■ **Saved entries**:
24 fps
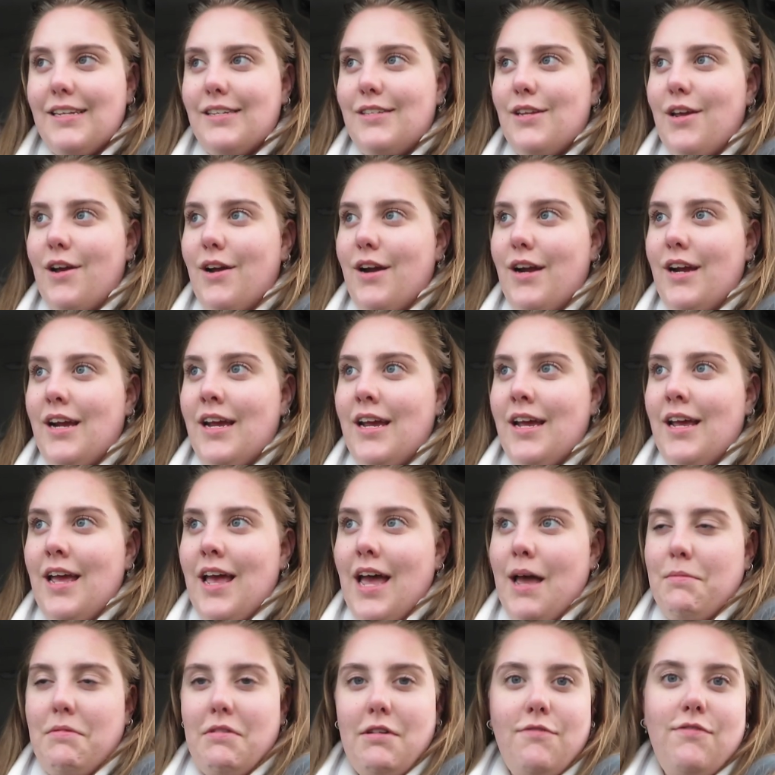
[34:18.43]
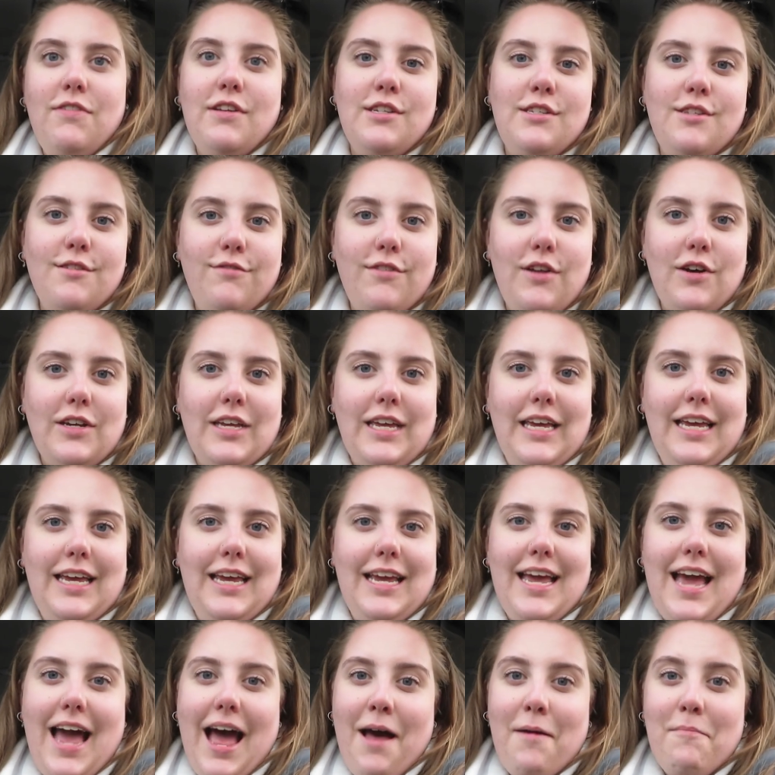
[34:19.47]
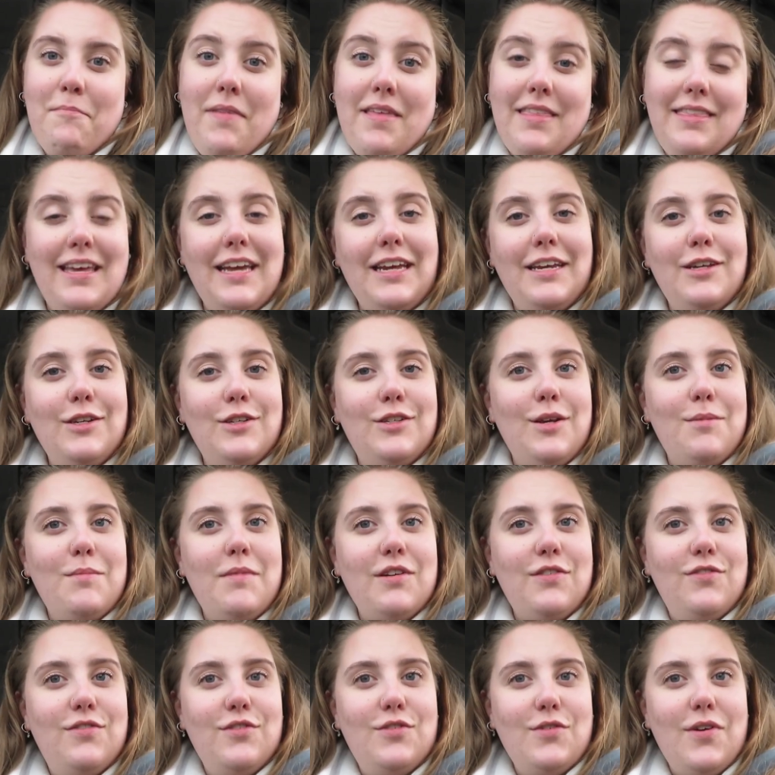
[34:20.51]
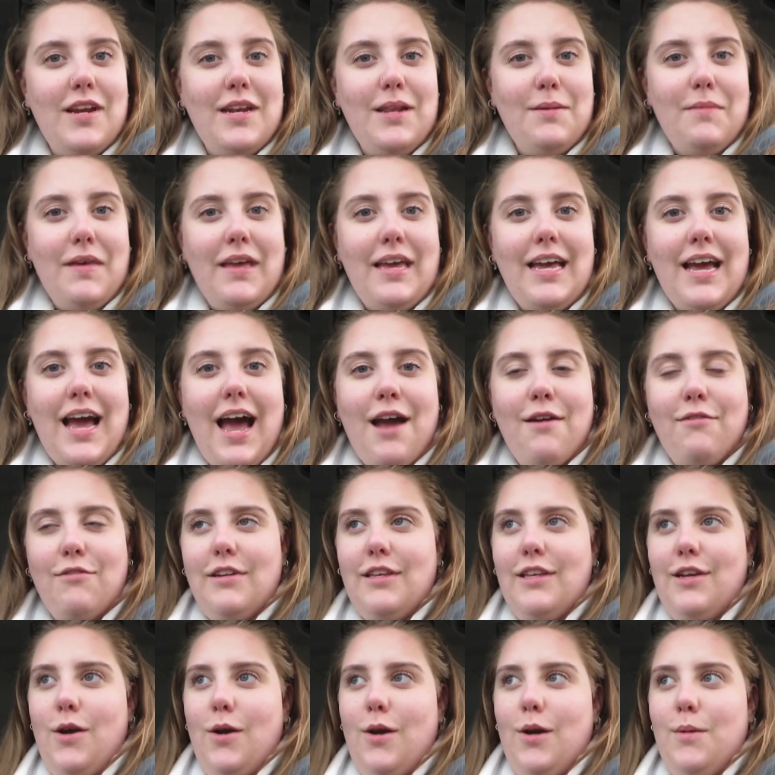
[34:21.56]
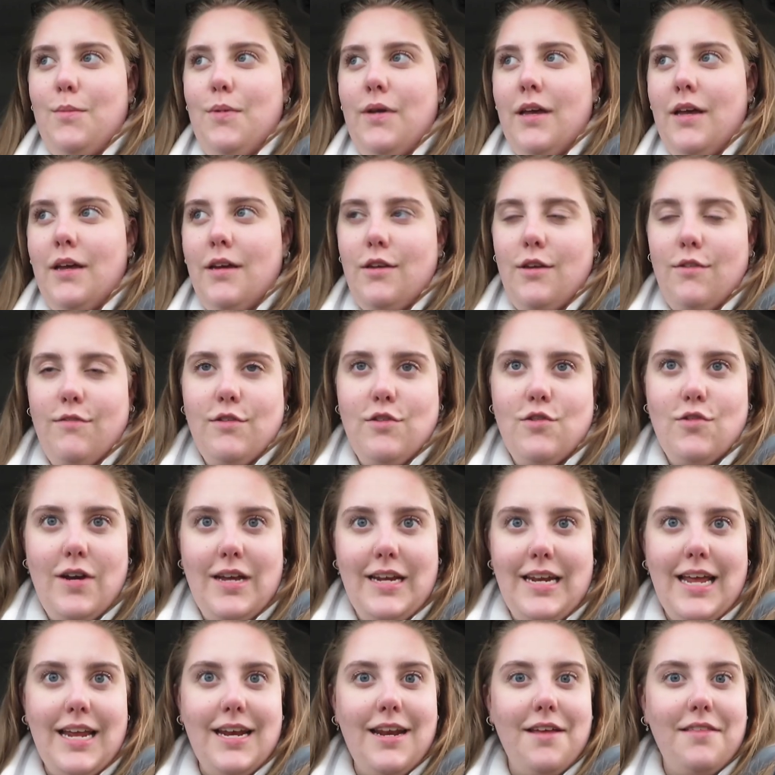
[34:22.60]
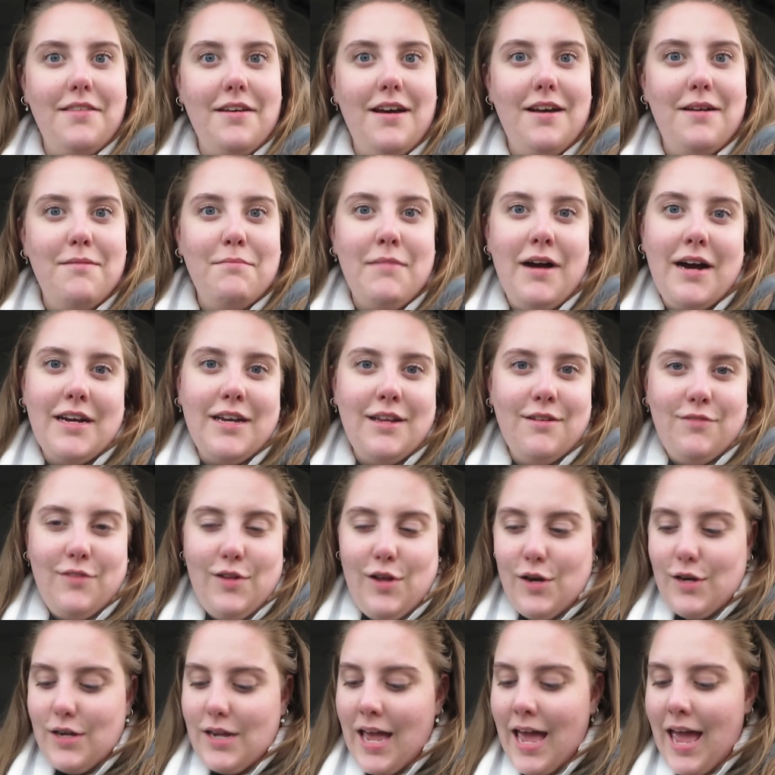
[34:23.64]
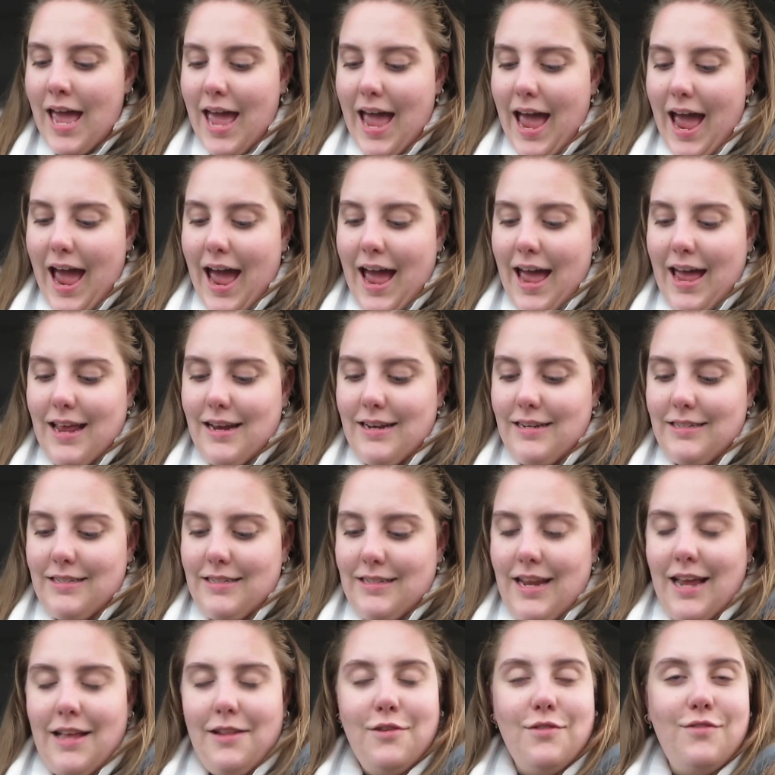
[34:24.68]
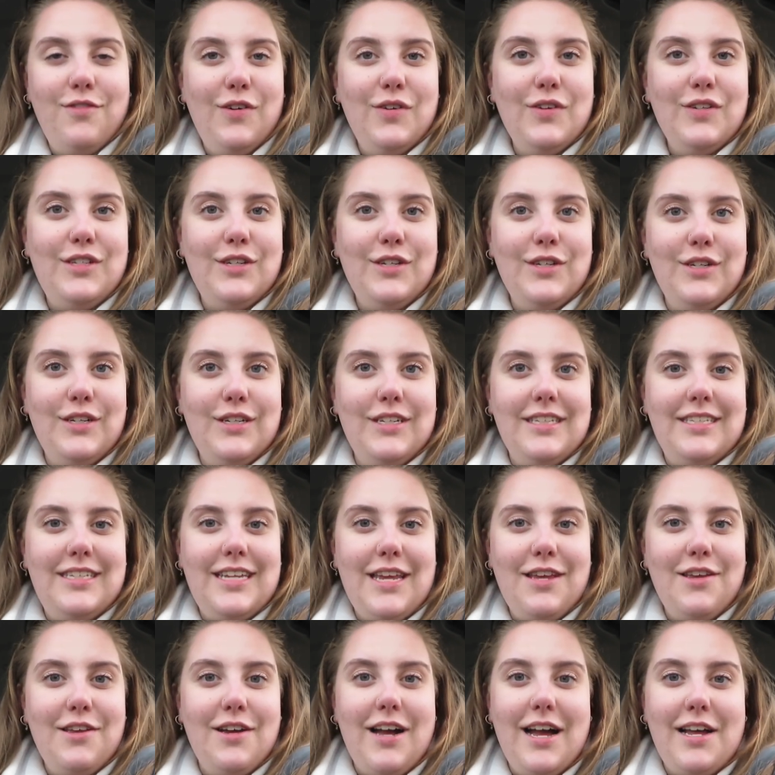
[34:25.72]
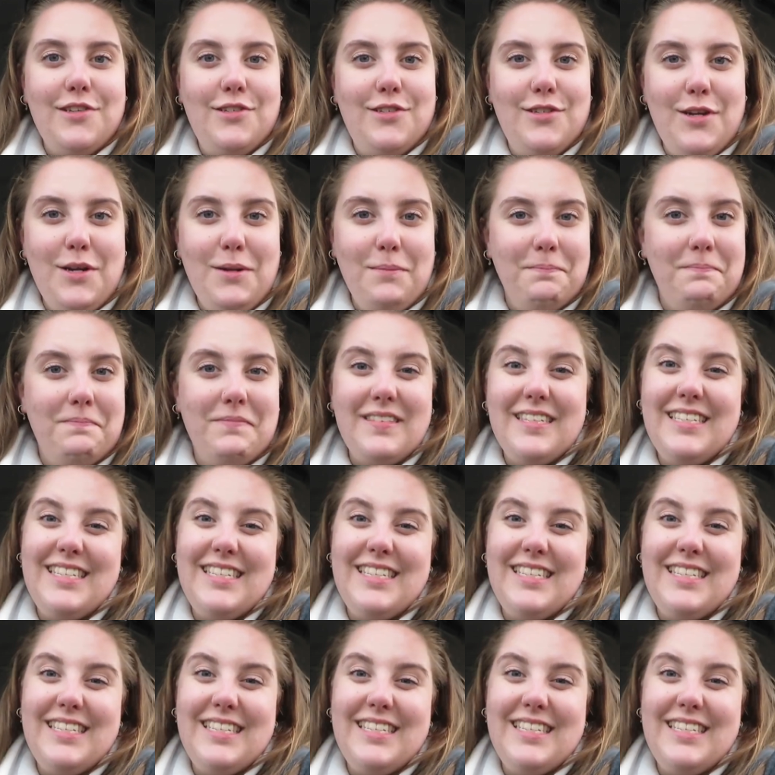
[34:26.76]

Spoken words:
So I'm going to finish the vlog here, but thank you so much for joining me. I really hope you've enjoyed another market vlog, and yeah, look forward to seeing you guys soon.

■ **Work request**: All entries must be written out again exactly as given, with no pictures in the copy.

■ **Solved problem**:
24 fps
[34:18.43]
[34:19.47]
[34:20.51]
[34:21.56]
[34:22.60]
[34:23.64]
[34:24.68]
[34:25.72]
[34:26.76]

Spoken words:
So I'm going to finish the vlog here, but thank you so much for joining me. I really hope you've enjoyed another market vlog, and yeah, look forward to seeing you guys soon.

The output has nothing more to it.